L'année suivante, lorsque le chef d'ISIS, Abou Ibrahim al-Qurashi, a été tué lors d'un raid militaire américain à Idlib, d'autres groupes islamistes ont accusé HTC de collaborer avec les États-Unis, bien que HTC ait officiellement condamné l'opération américaine.
Depuis qu'il a pris le contrôle de Damas, HTC a continué à démontrer sa loyauté envers ses bailleurs de fonds à Washington.

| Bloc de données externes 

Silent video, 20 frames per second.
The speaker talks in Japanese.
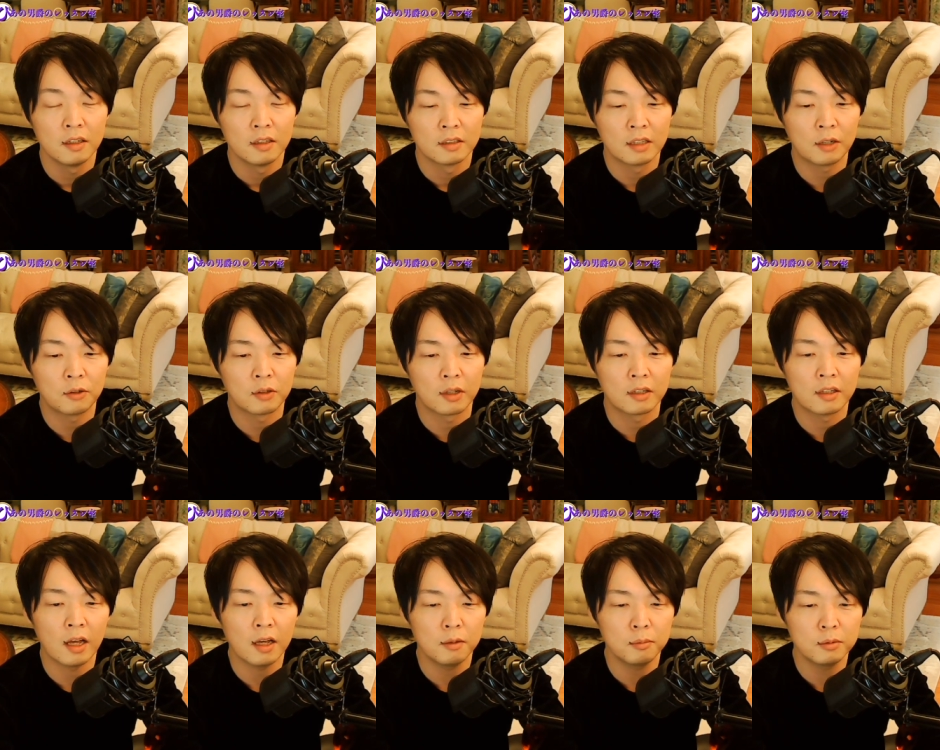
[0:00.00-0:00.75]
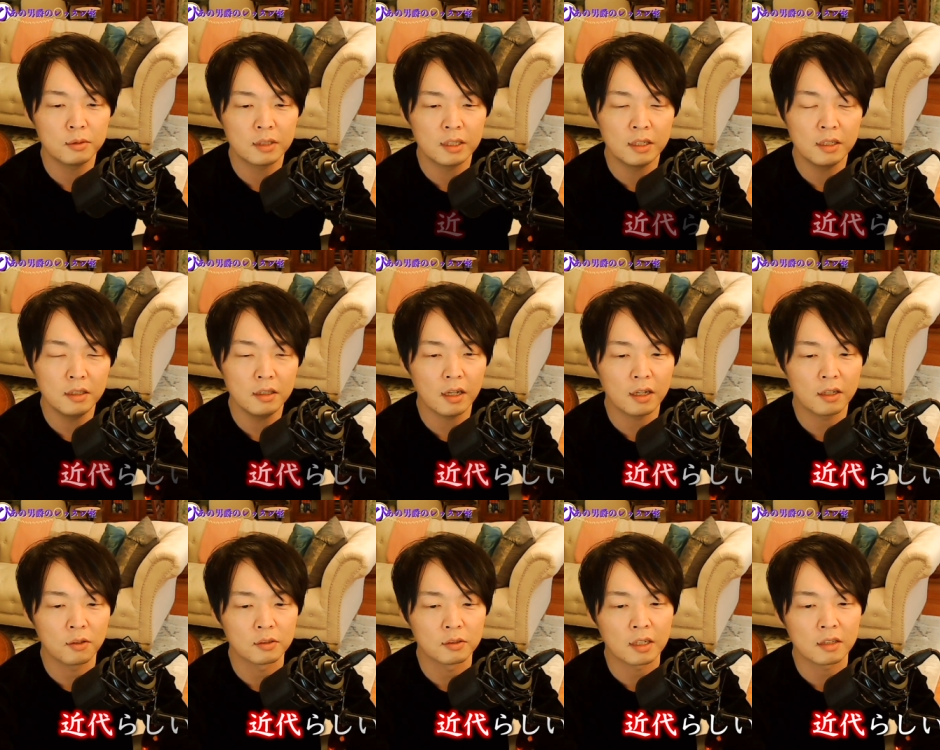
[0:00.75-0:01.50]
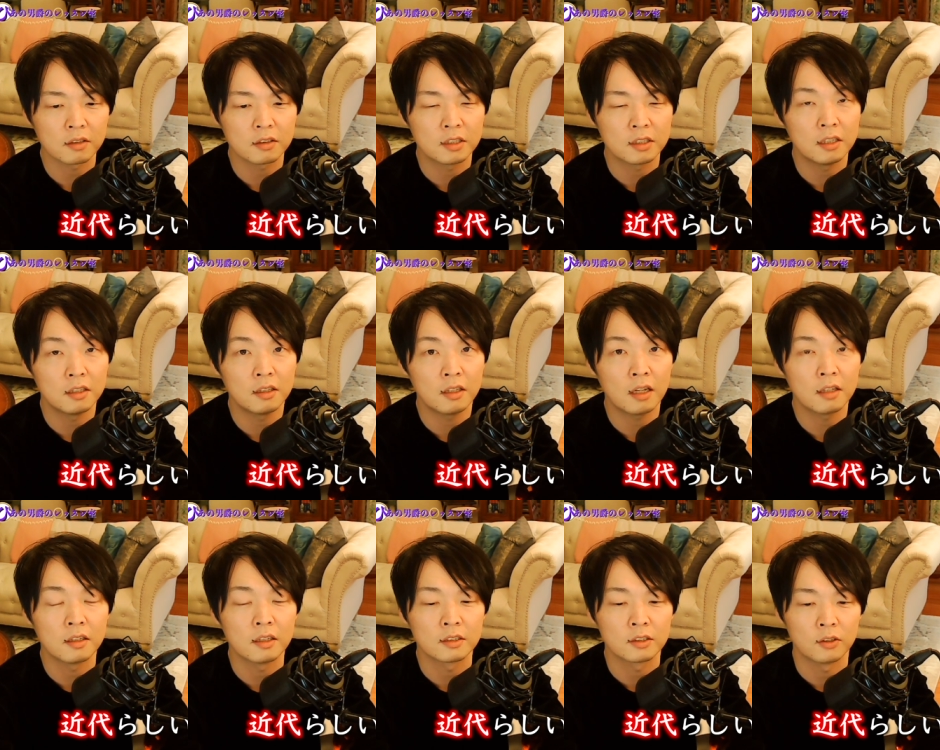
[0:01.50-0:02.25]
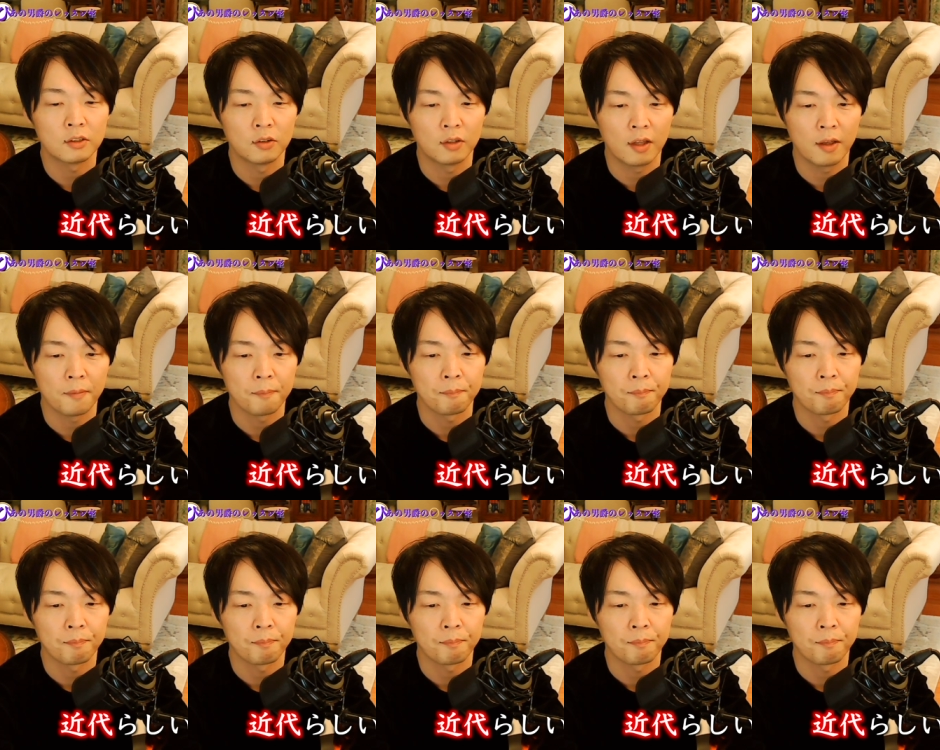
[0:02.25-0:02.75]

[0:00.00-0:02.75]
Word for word: なのでだいぶ近代の作品なんですよね。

Il est frappant de constater que les dirigeants du HTC ont remercié Israël pour son aide dans la neutralisation de l'Iran et du Hezbollah au Liban. Al-Shara'a n'a pas condamné l'occupation par Israël de la zone démilitarisée entre la Syrie et le plateau du Golan occupé par Israël, établie par un accord de cessez-le-feu de 1974 avec la Syrie, ni le déplacement de villageois dans la province de Quneitra, en violation du droit international. Il n'a rien dit non plus des centaines de frappes aériennes israéliennes qui ont détruit des bases militaires syriennes, des systèmes de défense aérienne, des dépôts de munitions, des stocks de missiles sol-sol et des navires de guerre syriens, ni des plus de 75 frappes aériennes américaines, qui ont violé la souveraineté de la Syrie. Israël affirme avoir détruit 80 % des installations militaires syriennes, dans le cadre de ses efforts visant à priver le pays de toute capacité défensive.
Au lieu de cela, al-Shara'a a déclaré qu'après avoir assuré ses intérêts par des frappes aériennes, Israël pouvait maintenant quitter la Syrie en paix. Il a déclaré au journal britannique Times : « Nous ne voulons pas de conflit, que ce soit avec Israël ou avec qui que ce soit d'autre, et nous ne laisserons pas la Syrie servir de rampe de lancement pour des attaques [contre Israël] ». Lorsque la chaîne britannique Channel 4 News a tenté d'interroger un porte-parole de HTC sur les attaques israéliennes contre la Syrie, sa réponse a été la suivante : « Notre priorité est de rétablir la sécurité et les services, de relancer la vie civile et les institutions et de prendre soin des villes nouvellement libérées. »
HTC a juré de maintenir l'Iran et le Hezbollah – l'« axe de résistance » chiite contre Israël – hors du territoire de la Syrie.